» Exercise aim
Repeat every entry word for word; omit all pictures.

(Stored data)
--- START ---

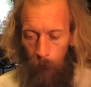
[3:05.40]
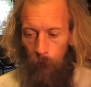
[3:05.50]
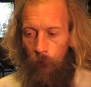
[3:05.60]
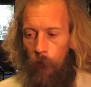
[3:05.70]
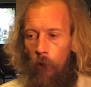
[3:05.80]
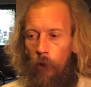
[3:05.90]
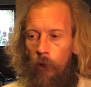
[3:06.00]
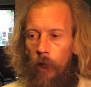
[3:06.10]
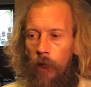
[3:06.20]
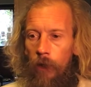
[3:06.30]
it before,
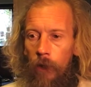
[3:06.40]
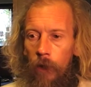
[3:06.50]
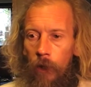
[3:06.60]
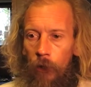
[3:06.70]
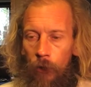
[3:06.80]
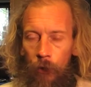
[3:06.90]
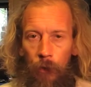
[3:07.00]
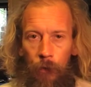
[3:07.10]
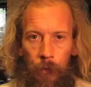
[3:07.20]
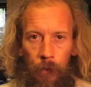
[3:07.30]
that, you
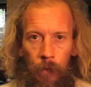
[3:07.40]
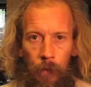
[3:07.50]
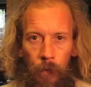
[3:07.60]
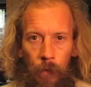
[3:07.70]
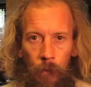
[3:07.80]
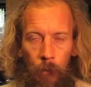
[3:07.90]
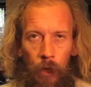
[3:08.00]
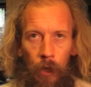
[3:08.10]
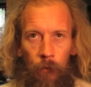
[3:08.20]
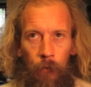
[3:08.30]
know,
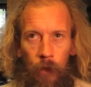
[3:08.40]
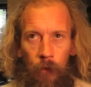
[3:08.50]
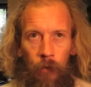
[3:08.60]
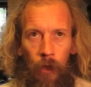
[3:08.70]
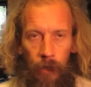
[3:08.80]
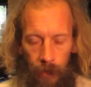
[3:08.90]
when I first started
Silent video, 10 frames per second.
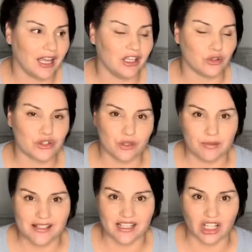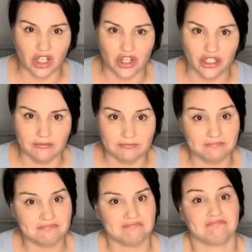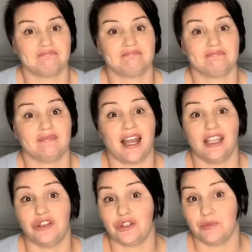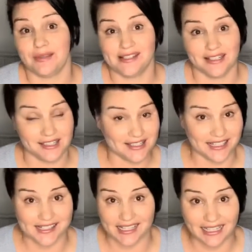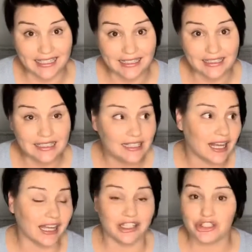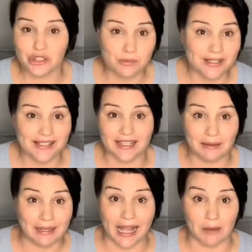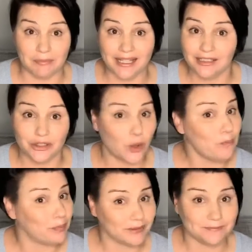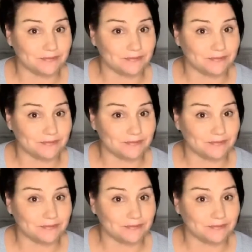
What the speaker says: You're too busy to learn. Are you too busy to succeed? Are you too busy to be happy? Nope.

--- END ---

» Reply to the exercise
[3:05.40]
[3:05.50]
[3:05.60]
[3:05.70]
[3:05.80]
[3:05.90]
[3:06.00]
[3:06.10]
[3:06.20]
[3:06.30]
it before,
[3:06.40]
[3:06.50]
[3:06.60]
[3:06.70]
[3:06.80]
[3:06.90]
[3:07.00]
[3:07.10]
[3:07.20]
[3:07.30]
that, you
[3:07.40]
[3:07.50]
[3:07.60]
[3:07.70]
[3:07.80]
[3:07.90]
[3:08.00]
[3:08.10]
[3:08.20]
[3:08.30]
know,
[3:08.40]
[3:08.50]
[3:08.60]
[3:08.70]
[3:08.80]
[3:08.90]
when I first started
Silent video, 10 frames per second.
What the speaker says: You're too busy to learn. Are you too busy to succeed? Are you too busy to be happy? Nope.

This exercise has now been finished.